Oppenheimer: We didn’t expect a scene of such violence and realism. It was genuinely frightening to the participants, all of whom were Anwar’s friends and their wives and children. They talked amongst themselves about how the location of our re-enactment was just a few hundred meters from one of North Sumatra’s countless mass graves. The woman who faints afterwards felt she had been possessed by a victim’s ghost.  

Watch: It’s so shocking and moving to see what happens in front of the camera. The whole process must have been a revelation for everyone.

Oppenheimer: We wanted to create safe space in which all sorts of things could happen that would probably elude a more conventional documentary method. Anwar and his friends could explore their deepest memories and feelings and their blackest humor. I could challenge them about what they did without fear of being arrested or beaten up. And they could challenge each other in ways that were otherwise unthinkable. Fiction provided one or two degrees of separation from reality. They could paint their own portrait and stand back and look at it.

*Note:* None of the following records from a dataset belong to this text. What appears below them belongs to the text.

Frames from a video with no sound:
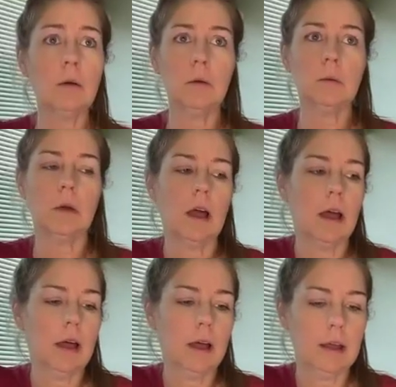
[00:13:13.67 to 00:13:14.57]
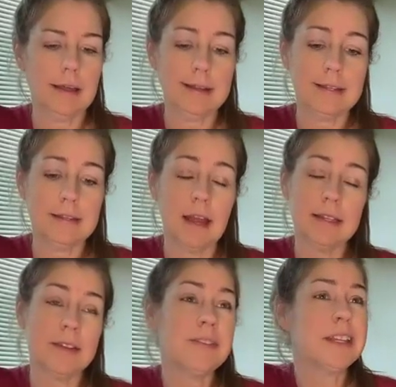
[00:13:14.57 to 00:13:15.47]
Oh, uh, I,
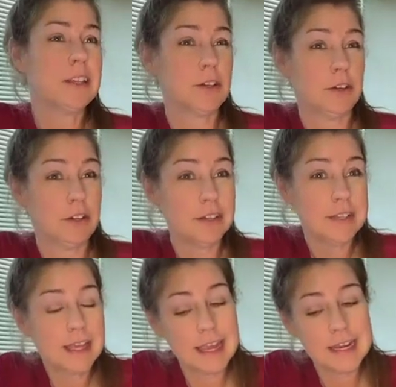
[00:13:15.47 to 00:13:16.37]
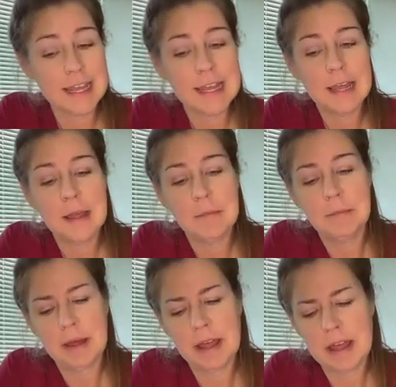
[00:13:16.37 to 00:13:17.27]
I definitely could, Katie,
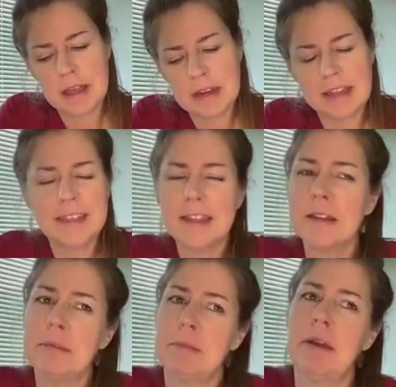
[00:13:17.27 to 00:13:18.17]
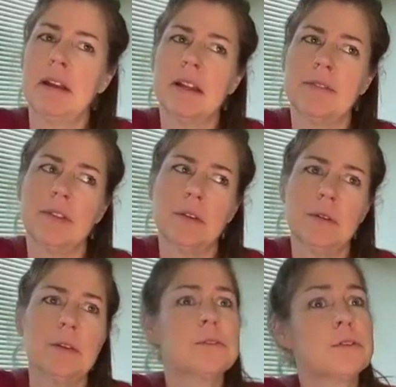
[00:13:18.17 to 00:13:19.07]
but I think it'd be better if
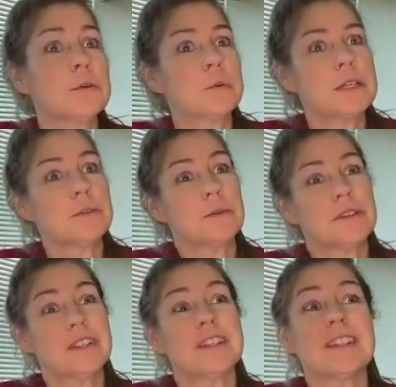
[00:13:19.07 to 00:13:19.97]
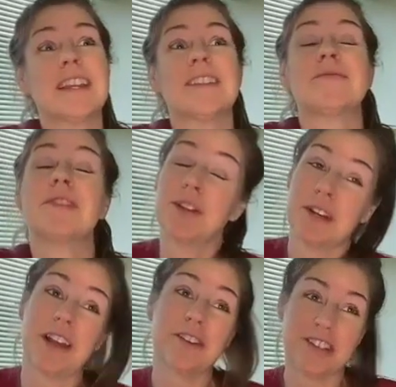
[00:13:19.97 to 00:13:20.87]
you used your resources and
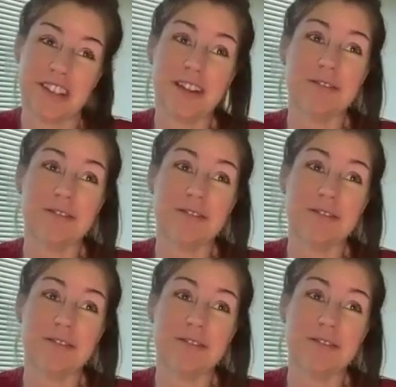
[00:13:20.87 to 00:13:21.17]
figure it out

Watch: Another powerful element is watching Anwar and the others respond to the movie they are making.

Oppenheimer: We screened the most painful scenes. They know what is in the film. They openly debate the consequences of the film, inside the film. I gradually realized Anwar was on a parallel, more personal journey through the filmmaking process. He is the bravest and most honest character. I tried to honour his courage and his openness by presenting him as honestly—and with as much compassion—as I could, while always deferring to the unspeakable acts that he committed.

Watch: For me, it was very confusing to feel any empathy or connection with a mass murderer.

Oppenheimer: The murder of one million people is inevitably fraught with complexity and contradiction. It leaves behind a terrible mess, all the more so when the killers have remained in power, when there has been no attempt at justice.